Supplied data =

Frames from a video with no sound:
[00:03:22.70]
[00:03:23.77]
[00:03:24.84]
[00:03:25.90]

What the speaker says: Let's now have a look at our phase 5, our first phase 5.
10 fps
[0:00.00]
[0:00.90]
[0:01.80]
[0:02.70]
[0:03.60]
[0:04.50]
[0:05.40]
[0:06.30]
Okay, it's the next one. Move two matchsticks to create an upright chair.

--

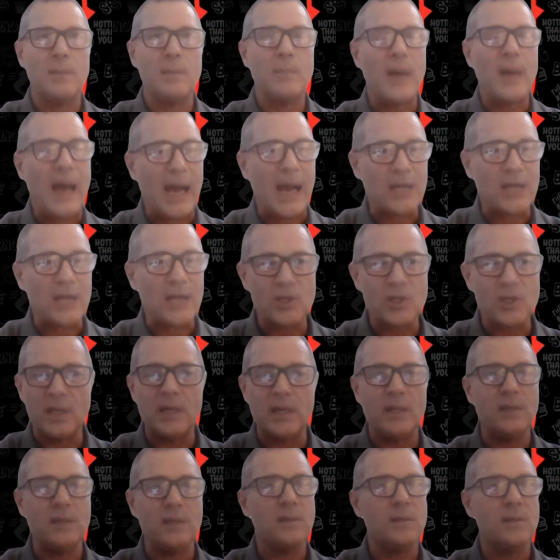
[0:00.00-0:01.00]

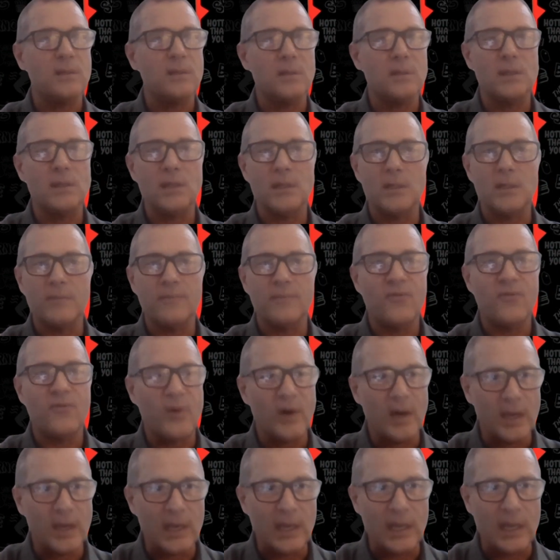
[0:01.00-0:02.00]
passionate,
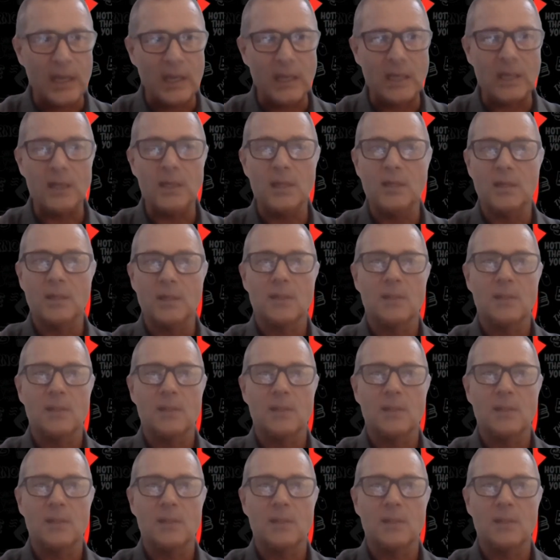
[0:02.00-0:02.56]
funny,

* * *

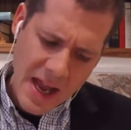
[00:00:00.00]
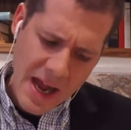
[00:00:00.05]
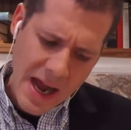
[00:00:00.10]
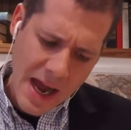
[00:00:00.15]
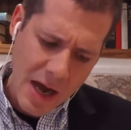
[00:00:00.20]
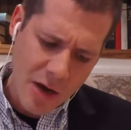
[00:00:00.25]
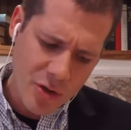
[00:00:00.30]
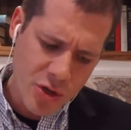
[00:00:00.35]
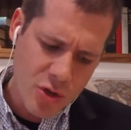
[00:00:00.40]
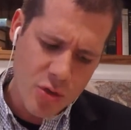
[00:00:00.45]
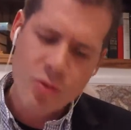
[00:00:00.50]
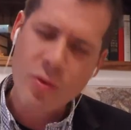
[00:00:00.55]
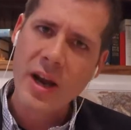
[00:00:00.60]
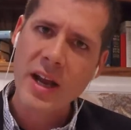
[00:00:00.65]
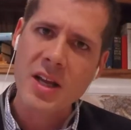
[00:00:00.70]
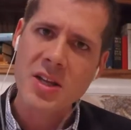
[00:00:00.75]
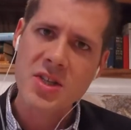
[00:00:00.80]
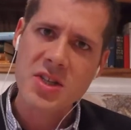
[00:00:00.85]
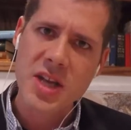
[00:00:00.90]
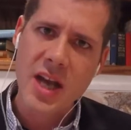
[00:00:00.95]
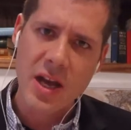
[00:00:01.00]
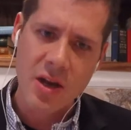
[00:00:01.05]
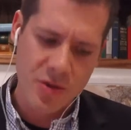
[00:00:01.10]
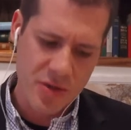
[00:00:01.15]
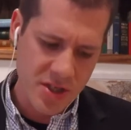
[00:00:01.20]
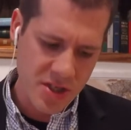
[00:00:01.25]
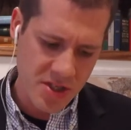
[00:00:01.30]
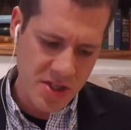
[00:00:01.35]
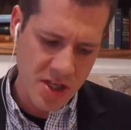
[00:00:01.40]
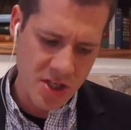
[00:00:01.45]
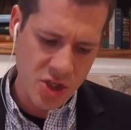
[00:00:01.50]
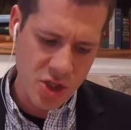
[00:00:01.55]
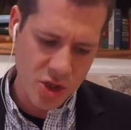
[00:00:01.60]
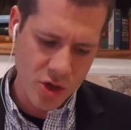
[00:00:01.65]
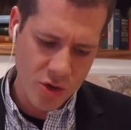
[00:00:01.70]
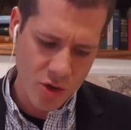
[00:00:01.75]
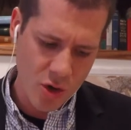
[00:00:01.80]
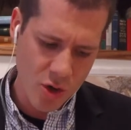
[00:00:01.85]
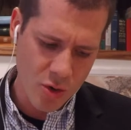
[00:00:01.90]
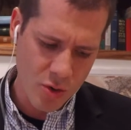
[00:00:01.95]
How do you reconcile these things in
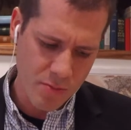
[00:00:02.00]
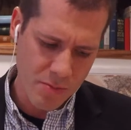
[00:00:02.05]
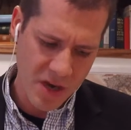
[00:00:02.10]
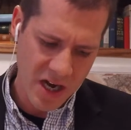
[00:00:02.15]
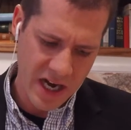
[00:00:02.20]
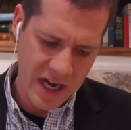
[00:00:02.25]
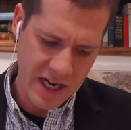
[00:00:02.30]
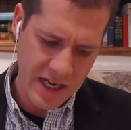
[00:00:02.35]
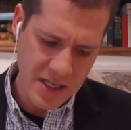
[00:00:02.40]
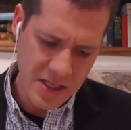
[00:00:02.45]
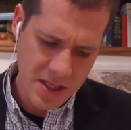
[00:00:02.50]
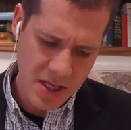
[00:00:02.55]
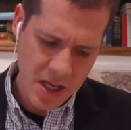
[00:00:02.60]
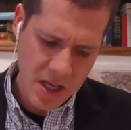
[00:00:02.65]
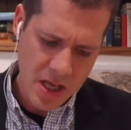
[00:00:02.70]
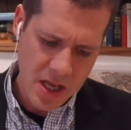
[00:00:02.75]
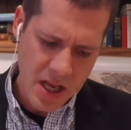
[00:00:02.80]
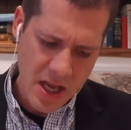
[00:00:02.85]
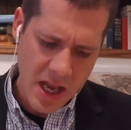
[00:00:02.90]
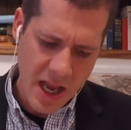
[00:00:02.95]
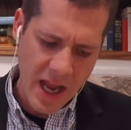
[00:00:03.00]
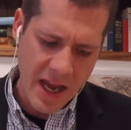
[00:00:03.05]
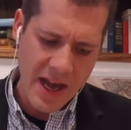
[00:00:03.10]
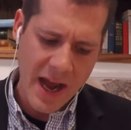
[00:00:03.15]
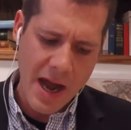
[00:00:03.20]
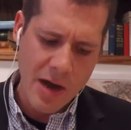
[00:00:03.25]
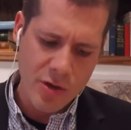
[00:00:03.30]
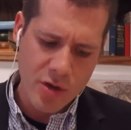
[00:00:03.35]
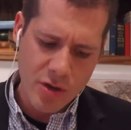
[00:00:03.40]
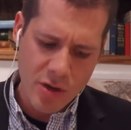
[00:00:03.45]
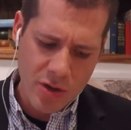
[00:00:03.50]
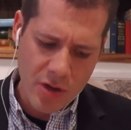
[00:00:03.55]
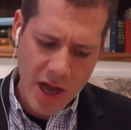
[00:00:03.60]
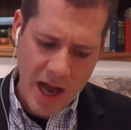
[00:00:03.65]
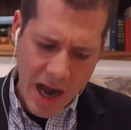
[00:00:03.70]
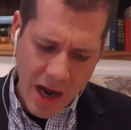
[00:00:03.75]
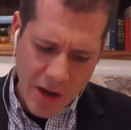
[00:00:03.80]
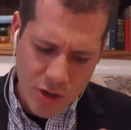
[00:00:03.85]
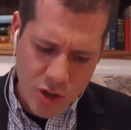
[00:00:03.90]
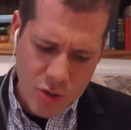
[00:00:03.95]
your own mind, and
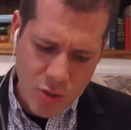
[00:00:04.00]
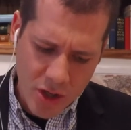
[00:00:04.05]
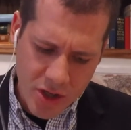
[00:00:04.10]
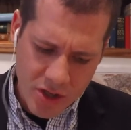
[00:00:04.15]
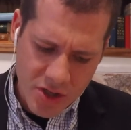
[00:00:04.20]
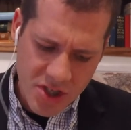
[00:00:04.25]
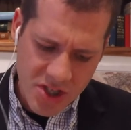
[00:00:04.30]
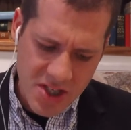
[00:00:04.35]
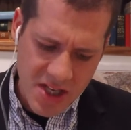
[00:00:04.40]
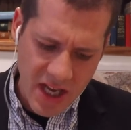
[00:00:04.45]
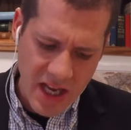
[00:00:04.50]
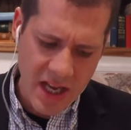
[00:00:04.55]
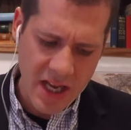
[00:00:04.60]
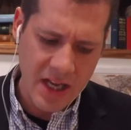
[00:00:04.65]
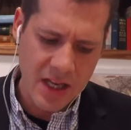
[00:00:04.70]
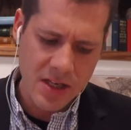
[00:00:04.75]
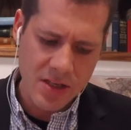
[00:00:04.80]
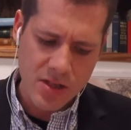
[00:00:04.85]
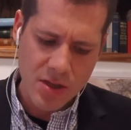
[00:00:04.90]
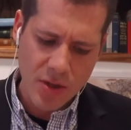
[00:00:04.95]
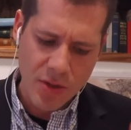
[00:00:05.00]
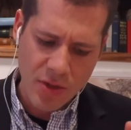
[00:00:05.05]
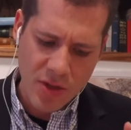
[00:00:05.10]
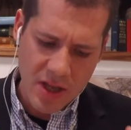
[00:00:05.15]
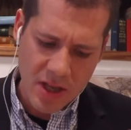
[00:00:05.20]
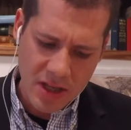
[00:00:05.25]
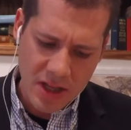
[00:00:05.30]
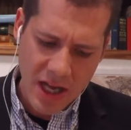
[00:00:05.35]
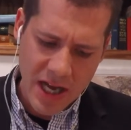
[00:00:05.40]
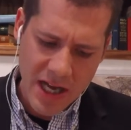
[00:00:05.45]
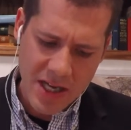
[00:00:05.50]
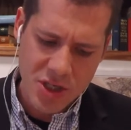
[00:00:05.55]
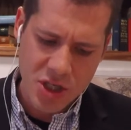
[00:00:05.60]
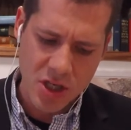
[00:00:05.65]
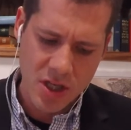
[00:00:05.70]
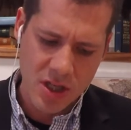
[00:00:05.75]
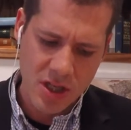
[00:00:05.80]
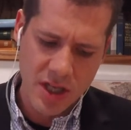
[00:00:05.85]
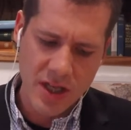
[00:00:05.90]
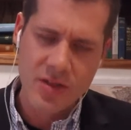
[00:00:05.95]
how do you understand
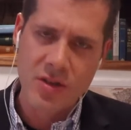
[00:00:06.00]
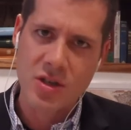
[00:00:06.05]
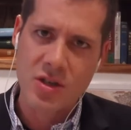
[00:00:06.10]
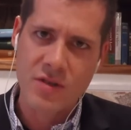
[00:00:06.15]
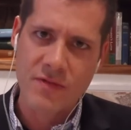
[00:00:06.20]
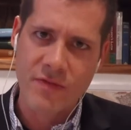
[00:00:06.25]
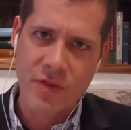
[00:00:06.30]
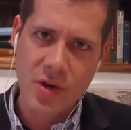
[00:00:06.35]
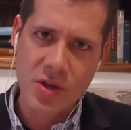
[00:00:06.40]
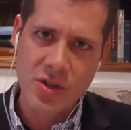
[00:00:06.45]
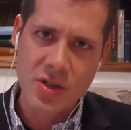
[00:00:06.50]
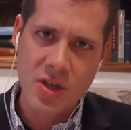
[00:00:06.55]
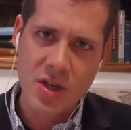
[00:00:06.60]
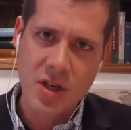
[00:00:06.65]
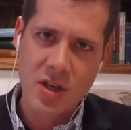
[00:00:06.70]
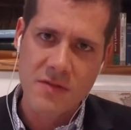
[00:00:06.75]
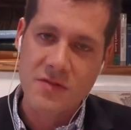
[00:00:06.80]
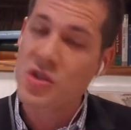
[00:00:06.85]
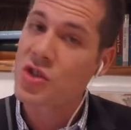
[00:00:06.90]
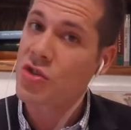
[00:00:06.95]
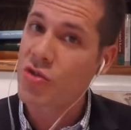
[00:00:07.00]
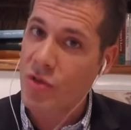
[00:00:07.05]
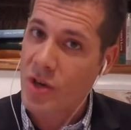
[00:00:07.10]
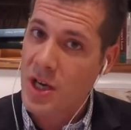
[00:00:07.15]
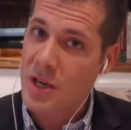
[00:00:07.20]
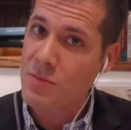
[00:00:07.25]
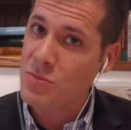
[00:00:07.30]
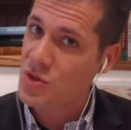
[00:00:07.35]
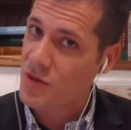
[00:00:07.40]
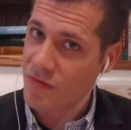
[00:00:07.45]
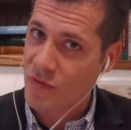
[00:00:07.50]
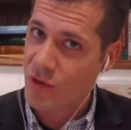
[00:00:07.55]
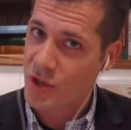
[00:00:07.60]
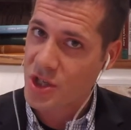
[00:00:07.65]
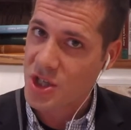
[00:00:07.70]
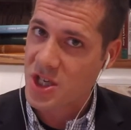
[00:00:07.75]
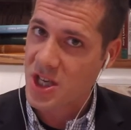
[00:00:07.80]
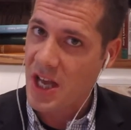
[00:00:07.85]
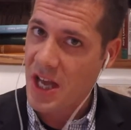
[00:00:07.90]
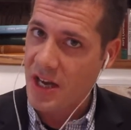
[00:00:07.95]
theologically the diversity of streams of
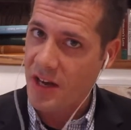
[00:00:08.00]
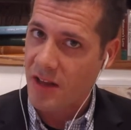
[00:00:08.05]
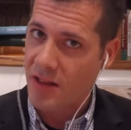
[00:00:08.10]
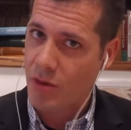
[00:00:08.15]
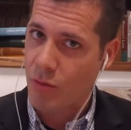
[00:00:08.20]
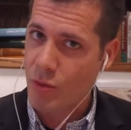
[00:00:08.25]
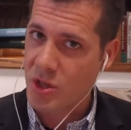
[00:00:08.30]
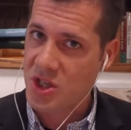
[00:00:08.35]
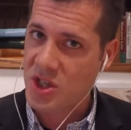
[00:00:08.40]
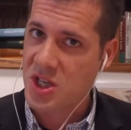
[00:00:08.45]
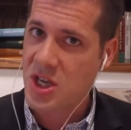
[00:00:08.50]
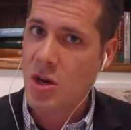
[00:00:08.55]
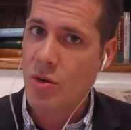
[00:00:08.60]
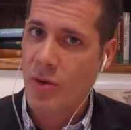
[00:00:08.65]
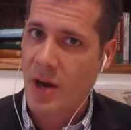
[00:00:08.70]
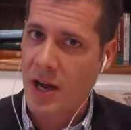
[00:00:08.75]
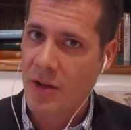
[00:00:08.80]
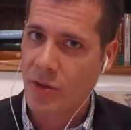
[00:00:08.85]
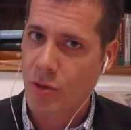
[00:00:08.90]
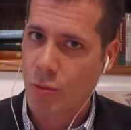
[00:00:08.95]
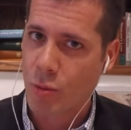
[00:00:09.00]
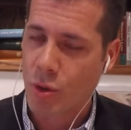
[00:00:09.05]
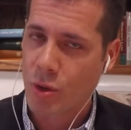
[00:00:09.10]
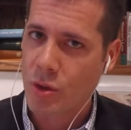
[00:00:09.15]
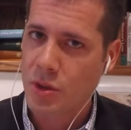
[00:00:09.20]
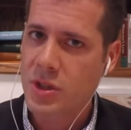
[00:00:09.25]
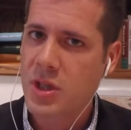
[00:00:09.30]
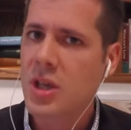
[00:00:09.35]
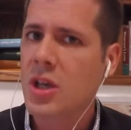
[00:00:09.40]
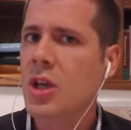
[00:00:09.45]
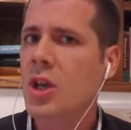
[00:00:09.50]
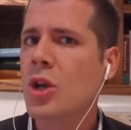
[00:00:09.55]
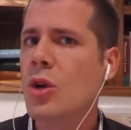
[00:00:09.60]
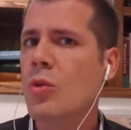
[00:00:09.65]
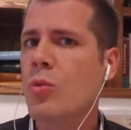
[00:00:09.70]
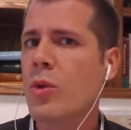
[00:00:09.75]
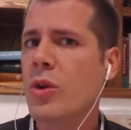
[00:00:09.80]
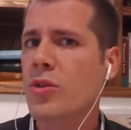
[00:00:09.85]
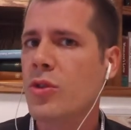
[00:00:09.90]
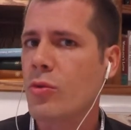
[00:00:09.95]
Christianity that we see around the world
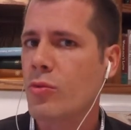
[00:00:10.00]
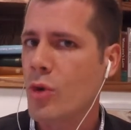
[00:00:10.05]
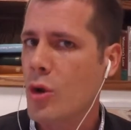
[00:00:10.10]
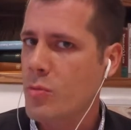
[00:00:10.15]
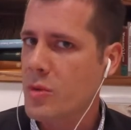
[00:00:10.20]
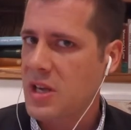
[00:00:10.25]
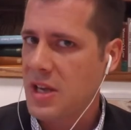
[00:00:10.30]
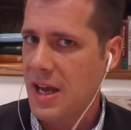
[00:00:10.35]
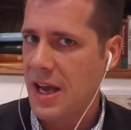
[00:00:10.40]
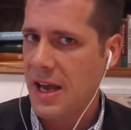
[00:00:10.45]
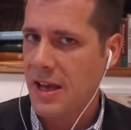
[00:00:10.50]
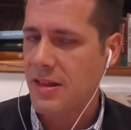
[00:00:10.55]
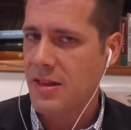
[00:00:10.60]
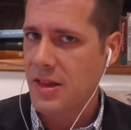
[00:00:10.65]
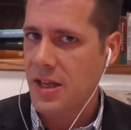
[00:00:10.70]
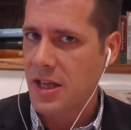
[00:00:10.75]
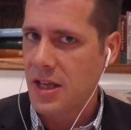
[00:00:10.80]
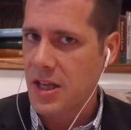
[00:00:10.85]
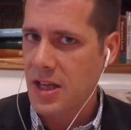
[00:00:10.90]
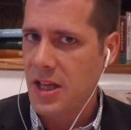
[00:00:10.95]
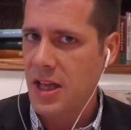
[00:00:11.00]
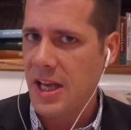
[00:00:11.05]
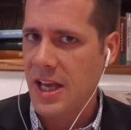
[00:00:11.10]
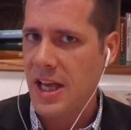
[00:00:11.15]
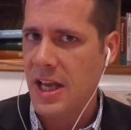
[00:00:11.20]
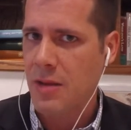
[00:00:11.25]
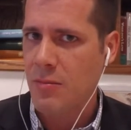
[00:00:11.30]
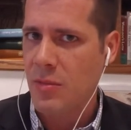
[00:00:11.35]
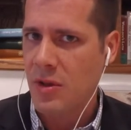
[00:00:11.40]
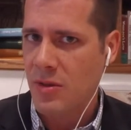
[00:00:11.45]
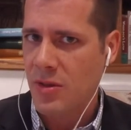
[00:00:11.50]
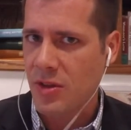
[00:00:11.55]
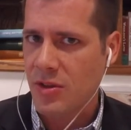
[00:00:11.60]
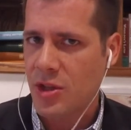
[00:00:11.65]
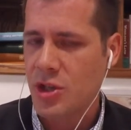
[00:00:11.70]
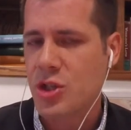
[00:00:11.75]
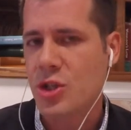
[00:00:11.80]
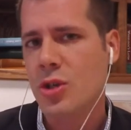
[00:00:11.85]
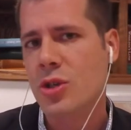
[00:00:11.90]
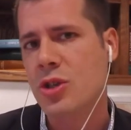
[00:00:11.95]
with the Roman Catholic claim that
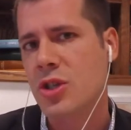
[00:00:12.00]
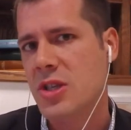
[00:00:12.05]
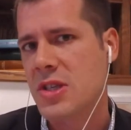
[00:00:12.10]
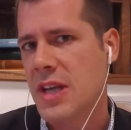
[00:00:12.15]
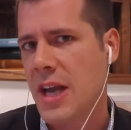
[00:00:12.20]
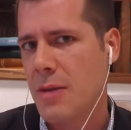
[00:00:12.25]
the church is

Task = A word-for-word reproduction is needed of the lines above from the line containing "[00:00:06.20]" through the line containing "[00:00:07.05]", with both ends kept and no pictures.

Exercise answer =
[00:00:06.20]
[00:00:06.25]
[00:00:06.30]
[00:00:06.35]
[00:00:06.40]
[00:00:06.45]
[00:00:06.50]
[00:00:06.55]
[00:00:06.60]
[00:00:06.65]
[00:00:06.70]
[00:00:06.75]
[00:00:06.80]
[00:00:06.85]
[00:00:06.90]
[00:00:06.95]
[00:00:07.00]
[00:00:07.05]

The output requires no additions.